Task:
A verbatim printing of the entries that follow is needed; pictures must not appear in it.

── Records to use

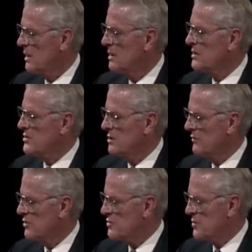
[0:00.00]
A
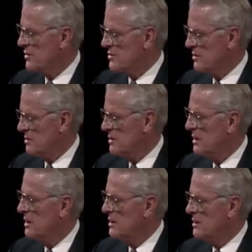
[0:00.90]
selfless person
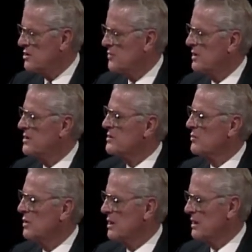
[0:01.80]
displays a
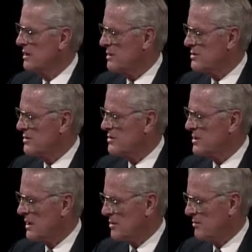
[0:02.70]
willingness to
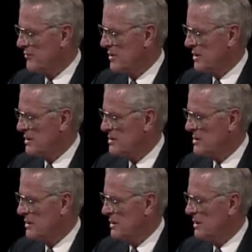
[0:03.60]
sacrifice,
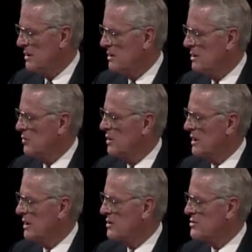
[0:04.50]
a
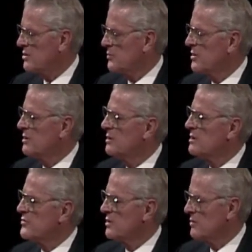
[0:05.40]
willingness to
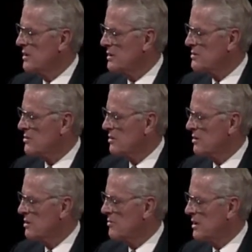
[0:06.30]
purge from his or
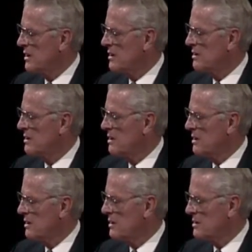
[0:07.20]
her mind and
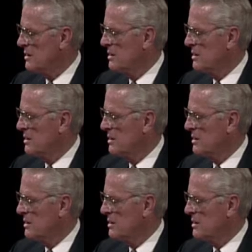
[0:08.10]
heart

────

Response to this task:
[0:00.00]
A
[0:00.90]
selfless person
[0:01.80]
displays a
[0:02.70]
willingness to
[0:03.60]
sacrifice,
[0:04.50]
a
[0:05.40]
willingness to
[0:06.30]
purge from his or
[0:07.20]
her mind and
[0:08.10]
heart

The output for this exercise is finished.